Tidak hanya masuk dalam 50 besar, Bupati Klaten Sri Mulyani juga menargetkan bahwa ke depan desa wisata Bugisan tetap menjadi Kampung Berseri Astra.

“Semoga (Desa Wisata Bugisan) masuk dalam nominasi yang lebih kecil lagi. Sehingga bisa mengangkat pariwisata yang ada di Kabupaten Klaten,” katanya.

Pengembangan demi pengembangan terus dilakukan di desa wisata ini, ada juga produk eco print, alat musik pring sedapur dan bank sampah menjadi inovasi.

Pring sedapur merupakan alat musik seperangkat gamelan dari bambu yang dibuat oleh salah satu warga Bugisan, Klaten bernama Sutikno (85).

Alat musik pring sedapur bentuknya menyerupai kentongan. Ukurannya pun memiliki panjang antara 80-100 centimeter dengan lima jenis, yakni bonang, bass, kethuk kenong, gong gede dan kendang gede. Selain itu, ada juga penambahan jenis alat musik angklung.

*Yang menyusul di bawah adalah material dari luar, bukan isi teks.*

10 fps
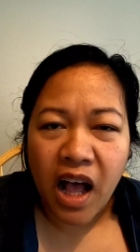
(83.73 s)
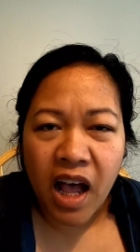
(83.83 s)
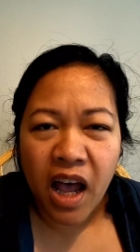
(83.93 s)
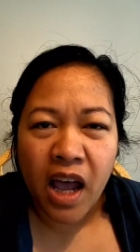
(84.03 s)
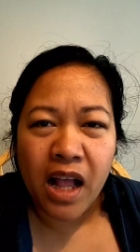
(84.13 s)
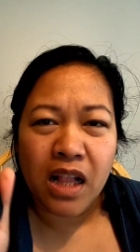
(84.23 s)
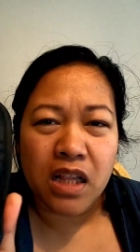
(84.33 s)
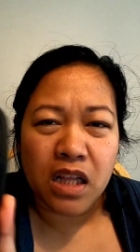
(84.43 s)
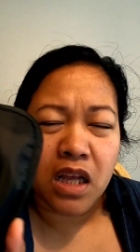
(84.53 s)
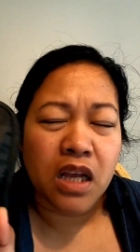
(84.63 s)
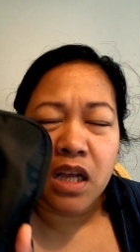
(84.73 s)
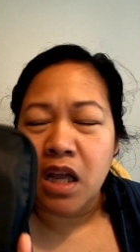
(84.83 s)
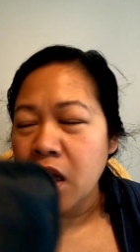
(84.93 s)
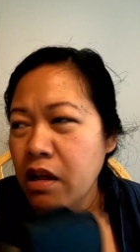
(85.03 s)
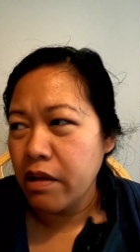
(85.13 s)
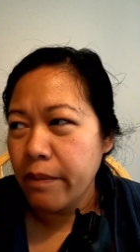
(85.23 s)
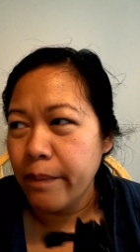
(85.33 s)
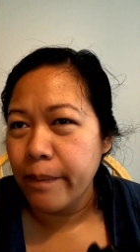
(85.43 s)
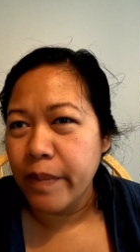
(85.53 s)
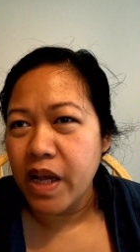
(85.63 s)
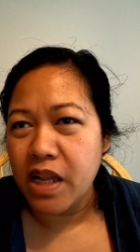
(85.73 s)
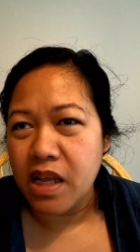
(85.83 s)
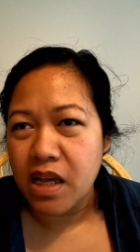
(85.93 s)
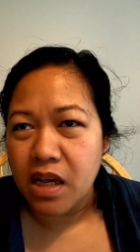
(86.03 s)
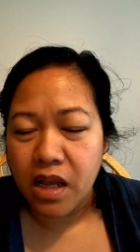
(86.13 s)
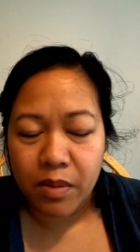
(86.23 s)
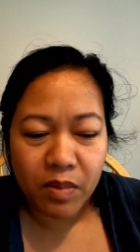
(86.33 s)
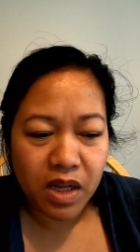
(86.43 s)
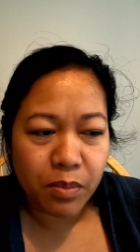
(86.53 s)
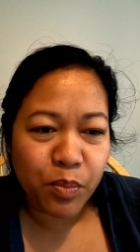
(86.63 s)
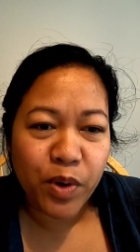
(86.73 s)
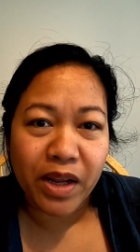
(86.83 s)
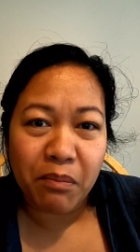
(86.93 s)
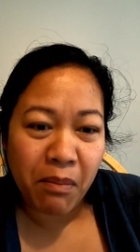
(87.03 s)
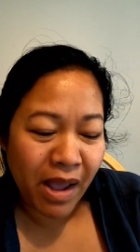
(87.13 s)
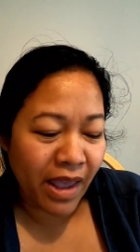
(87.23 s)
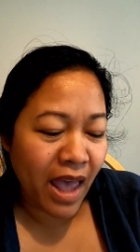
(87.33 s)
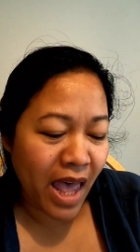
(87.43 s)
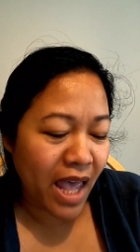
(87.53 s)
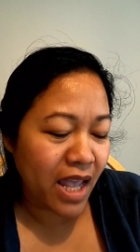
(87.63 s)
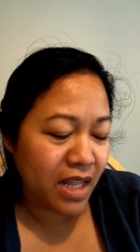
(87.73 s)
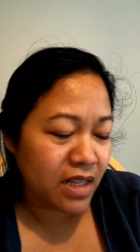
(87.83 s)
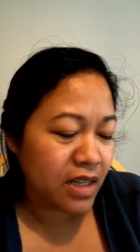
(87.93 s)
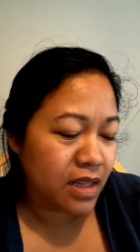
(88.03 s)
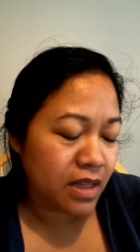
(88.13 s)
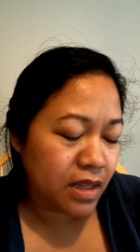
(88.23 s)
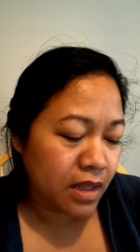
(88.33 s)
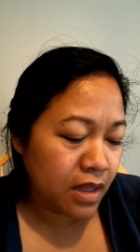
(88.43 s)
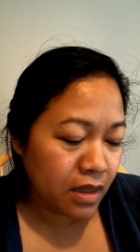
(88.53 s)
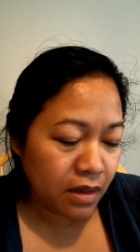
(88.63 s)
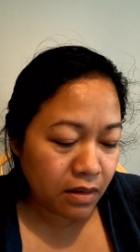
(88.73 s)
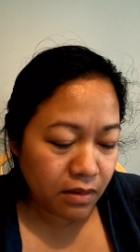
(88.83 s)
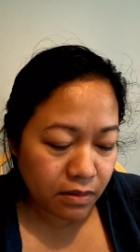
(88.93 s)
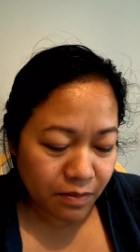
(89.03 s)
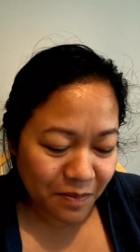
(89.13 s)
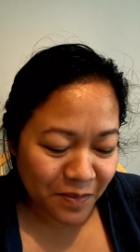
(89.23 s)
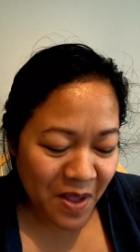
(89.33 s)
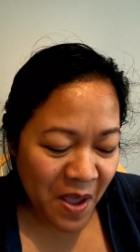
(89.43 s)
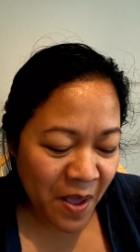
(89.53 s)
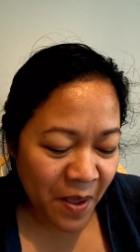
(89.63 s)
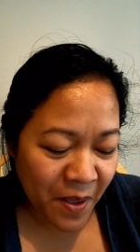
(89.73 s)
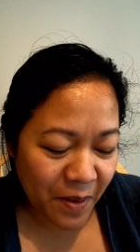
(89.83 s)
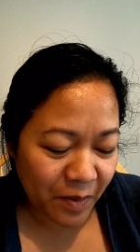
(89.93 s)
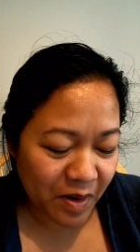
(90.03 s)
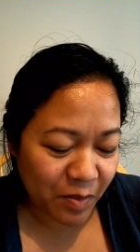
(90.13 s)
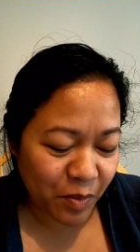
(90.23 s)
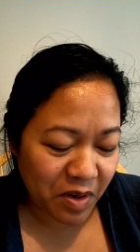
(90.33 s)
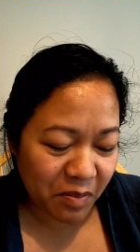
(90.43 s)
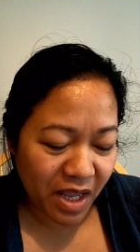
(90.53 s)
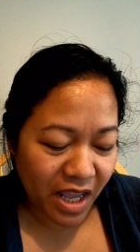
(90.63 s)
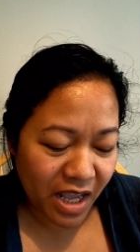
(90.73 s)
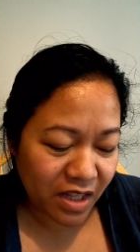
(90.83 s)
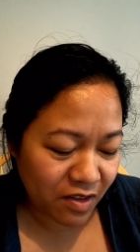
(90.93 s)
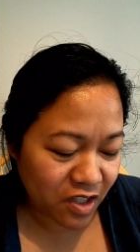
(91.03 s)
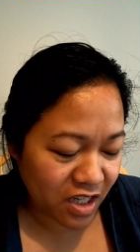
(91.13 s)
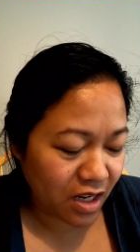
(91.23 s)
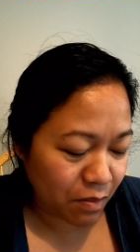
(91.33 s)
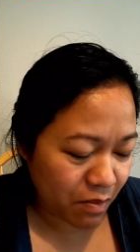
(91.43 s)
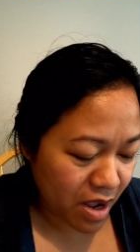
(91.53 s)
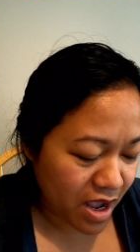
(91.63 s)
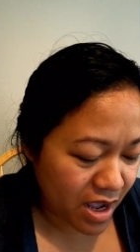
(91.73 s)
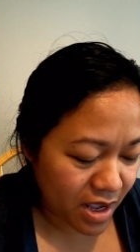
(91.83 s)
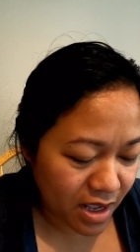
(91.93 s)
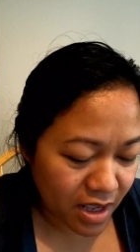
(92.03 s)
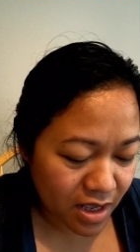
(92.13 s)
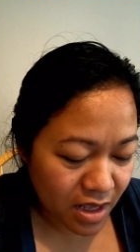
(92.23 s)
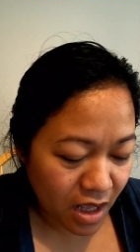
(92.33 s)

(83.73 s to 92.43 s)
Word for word: I'll gonna I'm gonna prick my hand. Don't be a prick. I'm gonna prick my hand to check my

"Angklung suara beda tapi juga bisa kami ikutkan karena sama-sama bambu. Tapi lagunya bisa Jawa, karawitan bahkan dangdut juga bisa," ungkap Sutikno.

Nilai jual dari cerita sejarah, inovasi serta pengilhaman cerita asmara membuat nilai jual Candi Plaosan menjadi tinggi untuk mengundang wisatawan. Kemenparekraf terus meningkatkan nilai jual kebudayaan masing-masing wilayah di Indonesia. Terutama pasca pandemi covid-19, sektor pariwisata menjadi salah satu pengembangan yang diharapkan dapat memulihkan ekonomi ‘bangkit bersama untuk Indonesia’.